_TASK REQUIREMENTS_
Please print the whole listing below exactly as it stands.

_EXERCISE INPUT_
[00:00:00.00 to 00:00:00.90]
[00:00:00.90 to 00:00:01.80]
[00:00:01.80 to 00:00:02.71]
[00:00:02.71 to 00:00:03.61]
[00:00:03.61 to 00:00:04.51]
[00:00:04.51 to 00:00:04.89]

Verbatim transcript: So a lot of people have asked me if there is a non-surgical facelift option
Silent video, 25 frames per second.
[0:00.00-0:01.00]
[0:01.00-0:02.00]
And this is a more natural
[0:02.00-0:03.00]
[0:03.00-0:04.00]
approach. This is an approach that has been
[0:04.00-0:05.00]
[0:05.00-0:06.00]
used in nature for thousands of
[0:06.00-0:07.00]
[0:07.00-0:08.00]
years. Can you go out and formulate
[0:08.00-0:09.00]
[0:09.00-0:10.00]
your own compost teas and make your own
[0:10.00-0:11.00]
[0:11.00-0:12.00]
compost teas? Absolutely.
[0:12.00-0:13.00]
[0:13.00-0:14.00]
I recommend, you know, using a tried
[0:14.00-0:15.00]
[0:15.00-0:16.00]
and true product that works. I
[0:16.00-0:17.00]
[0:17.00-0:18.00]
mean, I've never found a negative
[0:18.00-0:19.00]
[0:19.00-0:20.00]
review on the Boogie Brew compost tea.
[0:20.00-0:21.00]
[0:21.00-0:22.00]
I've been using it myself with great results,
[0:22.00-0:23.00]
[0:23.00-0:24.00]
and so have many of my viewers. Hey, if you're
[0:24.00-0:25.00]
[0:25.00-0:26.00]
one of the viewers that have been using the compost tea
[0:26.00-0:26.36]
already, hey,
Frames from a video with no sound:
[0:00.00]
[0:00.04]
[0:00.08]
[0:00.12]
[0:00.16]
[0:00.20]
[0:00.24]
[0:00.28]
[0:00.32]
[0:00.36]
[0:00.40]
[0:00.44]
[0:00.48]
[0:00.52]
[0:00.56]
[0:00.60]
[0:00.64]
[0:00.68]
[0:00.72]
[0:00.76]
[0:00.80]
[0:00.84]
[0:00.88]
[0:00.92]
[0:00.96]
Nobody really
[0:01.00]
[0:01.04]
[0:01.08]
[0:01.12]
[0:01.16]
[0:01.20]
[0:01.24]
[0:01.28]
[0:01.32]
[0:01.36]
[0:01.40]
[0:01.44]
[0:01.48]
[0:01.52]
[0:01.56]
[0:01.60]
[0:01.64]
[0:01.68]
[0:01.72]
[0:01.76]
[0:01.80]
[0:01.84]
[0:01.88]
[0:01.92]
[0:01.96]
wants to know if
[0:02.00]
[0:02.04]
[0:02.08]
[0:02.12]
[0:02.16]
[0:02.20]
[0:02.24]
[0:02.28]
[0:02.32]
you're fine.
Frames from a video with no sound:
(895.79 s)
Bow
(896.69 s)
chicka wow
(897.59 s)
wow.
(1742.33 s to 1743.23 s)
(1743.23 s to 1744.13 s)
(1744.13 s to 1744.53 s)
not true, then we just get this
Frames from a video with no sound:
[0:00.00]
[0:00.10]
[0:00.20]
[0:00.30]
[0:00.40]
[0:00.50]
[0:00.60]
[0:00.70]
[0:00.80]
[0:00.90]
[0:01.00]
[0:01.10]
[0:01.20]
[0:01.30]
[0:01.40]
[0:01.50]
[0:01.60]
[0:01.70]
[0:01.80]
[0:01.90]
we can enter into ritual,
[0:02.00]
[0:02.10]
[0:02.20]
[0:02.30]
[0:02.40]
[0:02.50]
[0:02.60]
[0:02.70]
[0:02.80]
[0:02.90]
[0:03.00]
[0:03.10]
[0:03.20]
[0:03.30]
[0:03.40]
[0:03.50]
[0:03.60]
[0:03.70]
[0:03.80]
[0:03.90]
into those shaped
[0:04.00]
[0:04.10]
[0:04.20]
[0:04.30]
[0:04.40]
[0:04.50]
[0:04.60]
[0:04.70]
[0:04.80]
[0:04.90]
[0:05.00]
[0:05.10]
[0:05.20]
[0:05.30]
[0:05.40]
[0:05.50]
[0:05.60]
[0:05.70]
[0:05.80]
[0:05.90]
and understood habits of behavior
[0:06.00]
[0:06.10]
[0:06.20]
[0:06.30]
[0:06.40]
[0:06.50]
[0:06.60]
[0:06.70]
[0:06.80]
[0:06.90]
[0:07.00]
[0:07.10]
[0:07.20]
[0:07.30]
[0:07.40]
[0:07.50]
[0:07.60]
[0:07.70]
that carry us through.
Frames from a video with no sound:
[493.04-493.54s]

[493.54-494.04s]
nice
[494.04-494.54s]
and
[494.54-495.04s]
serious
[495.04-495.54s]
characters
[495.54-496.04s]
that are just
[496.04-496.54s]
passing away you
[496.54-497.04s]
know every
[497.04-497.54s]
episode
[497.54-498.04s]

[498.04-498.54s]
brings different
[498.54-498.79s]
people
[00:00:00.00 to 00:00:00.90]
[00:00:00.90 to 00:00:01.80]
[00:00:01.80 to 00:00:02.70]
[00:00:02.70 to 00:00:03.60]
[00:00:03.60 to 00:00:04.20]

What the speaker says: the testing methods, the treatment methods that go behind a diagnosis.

_YOUR SOLUTION_
[00:00:00.00 to 00:00:00.90]
[00:00:00.90 to 00:00:01.80]
[00:00:01.80 to 00:00:02.71]
[00:00:02.71 to 00:00:03.61]
[00:00:03.61 to 00:00:04.51]
[00:00:04.51 to 00:00:04.89]

Verbatim transcript: So a lot of people have asked me if there is a non-surgical facelift option
Silent video, 25 frames per second.
[0:00.00-0:01.00]
[0:01.00-0:02.00]
And this is a more natural
[0:02.00-0:03.00]
[0:03.00-0:04.00]
approach. This is an approach that has been
[0:04.00-0:05.00]
[0:05.00-0:06.00]
used in nature for thousands of
[0:06.00-0:07.00]
[0:07.00-0:08.00]
years. Can you go out and formulate
[0:08.00-0:09.00]
[0:09.00-0:10.00]
your own compost teas and make your own
[0:10.00-0:11.00]
[0:11.00-0:12.00]
compost teas? Absolutely.
[0:12.00-0:13.00]
[0:13.00-0:14.00]
I recommend, you know, using a tried
[0:14.00-0:15.00]
[0:15.00-0:16.00]
and true product that works. I
[0:16.00-0:17.00]
[0:17.00-0:18.00]
mean, I've never found a negative
[0:18.00-0:19.00]
[0:19.00-0:20.00]
review on the Boogie Brew compost tea.
[0:20.00-0:21.00]
[0:21.00-0:22.00]
I've been using it myself with great results,
[0:22.00-0:23.00]
[0:23.00-0:24.00]
and so have many of my viewers. Hey, if you're
[0:24.00-0:25.00]
[0:25.00-0:26.00]
one of the viewers that have been using the compost tea
[0:26.00-0:26.36]
already, hey,
Frames from a video with no sound:
[0:00.00]
[0:00.04]
[0:00.08]
[0:00.12]
[0:00.16]
[0:00.20]
[0:00.24]
[0:00.28]
[0:00.32]
[0:00.36]
[0:00.40]
[0:00.44]
[0:00.48]
[0:00.52]
[0:00.56]
[0:00.60]
[0:00.64]
[0:00.68]
[0:00.72]
[0:00.76]
[0:00.80]
[0:00.84]
[0:00.88]
[0:00.92]
[0:00.96]
Nobody really
[0:01.00]
[0:01.04]
[0:01.08]
[0:01.12]
[0:01.16]
[0:01.20]
[0:01.24]
[0:01.28]
[0:01.32]
[0:01.36]
[0:01.40]
[0:01.44]
[0:01.48]
[0:01.52]
[0:01.56]
[0:01.60]
[0:01.64]
[0:01.68]
[0:01.72]
[0:01.76]
[0:01.80]
[0:01.84]
[0:01.88]
[0:01.92]
[0:01.96]
wants to know if
[0:02.00]
[0:02.04]
[0:02.08]
[0:02.12]
[0:02.16]
[0:02.20]
[0:02.24]
[0:02.28]
[0:02.32]
you're fine.
Frames from a video with no sound:
(895.79 s)
Bow
(896.69 s)
chicka wow
(897.59 s)
wow.
(1742.33 s to 1743.23 s)
(1743.23 s to 1744.13 s)
(1744.13 s to 1744.53 s)
not true, then we just get this
Frames from a video with no sound:
[0:00.00]
[0:00.10]
[0:00.20]
[0:00.30]
[0:00.40]
[0:00.50]
[0:00.60]
[0:00.70]
[0:00.80]
[0:00.90]
[0:01.00]
[0:01.10]
[0:01.20]
[0:01.30]
[0:01.40]
[0:01.50]
[0:01.60]
[0:01.70]
[0:01.80]
[0:01.90]
we can enter into ritual,
[0:02.00]
[0:02.10]
[0:02.20]
[0:02.30]
[0:02.40]
[0:02.50]
[0:02.60]
[0:02.70]
[0:02.80]
[0:02.90]
[0:03.00]
[0:03.10]
[0:03.20]
[0:03.30]
[0:03.40]
[0:03.50]
[0:03.60]
[0:03.70]
[0:03.80]
[0:03.90]
into those shaped
[0:04.00]
[0:04.10]
[0:04.20]
[0:04.30]
[0:04.40]
[0:04.50]
[0:04.60]
[0:04.70]
[0:04.80]
[0:04.90]
[0:05.00]
[0:05.10]
[0:05.20]
[0:05.30]
[0:05.40]
[0:05.50]
[0:05.60]
[0:05.70]
[0:05.80]
[0:05.90]
and understood habits of behavior
[0:06.00]
[0:06.10]
[0:06.20]
[0:06.30]
[0:06.40]
[0:06.50]
[0:06.60]
[0:06.70]
[0:06.80]
[0:06.90]
[0:07.00]
[0:07.10]
[0:07.20]
[0:07.30]
[0:07.40]
[0:07.50]
[0:07.60]
[0:07.70]
that carry us through.
Frames from a video with no sound:
[493.04-493.54s]

[493.54-494.04s]
nice
[494.04-494.54s]
and
[494.54-495.04s]
serious
[495.04-495.54s]
characters
[495.54-496.04s]
that are just
[496.04-496.54s]
passing away you
[496.54-497.04s]
know every
[497.04-497.54s]
episode
[497.54-498.04s]

[498.04-498.54s]
brings different
[498.54-498.79s]
people
[00:00:00.00 to 00:00:00.90]
[00:00:00.90 to 00:00:01.80]
[00:00:01.80 to 00:00:02.70]
[00:00:02.70 to 00:00:03.60]
[00:00:03.60 to 00:00:04.20]

What the speaker says: the testing methods, the treatment methods that go behind a diagnosis.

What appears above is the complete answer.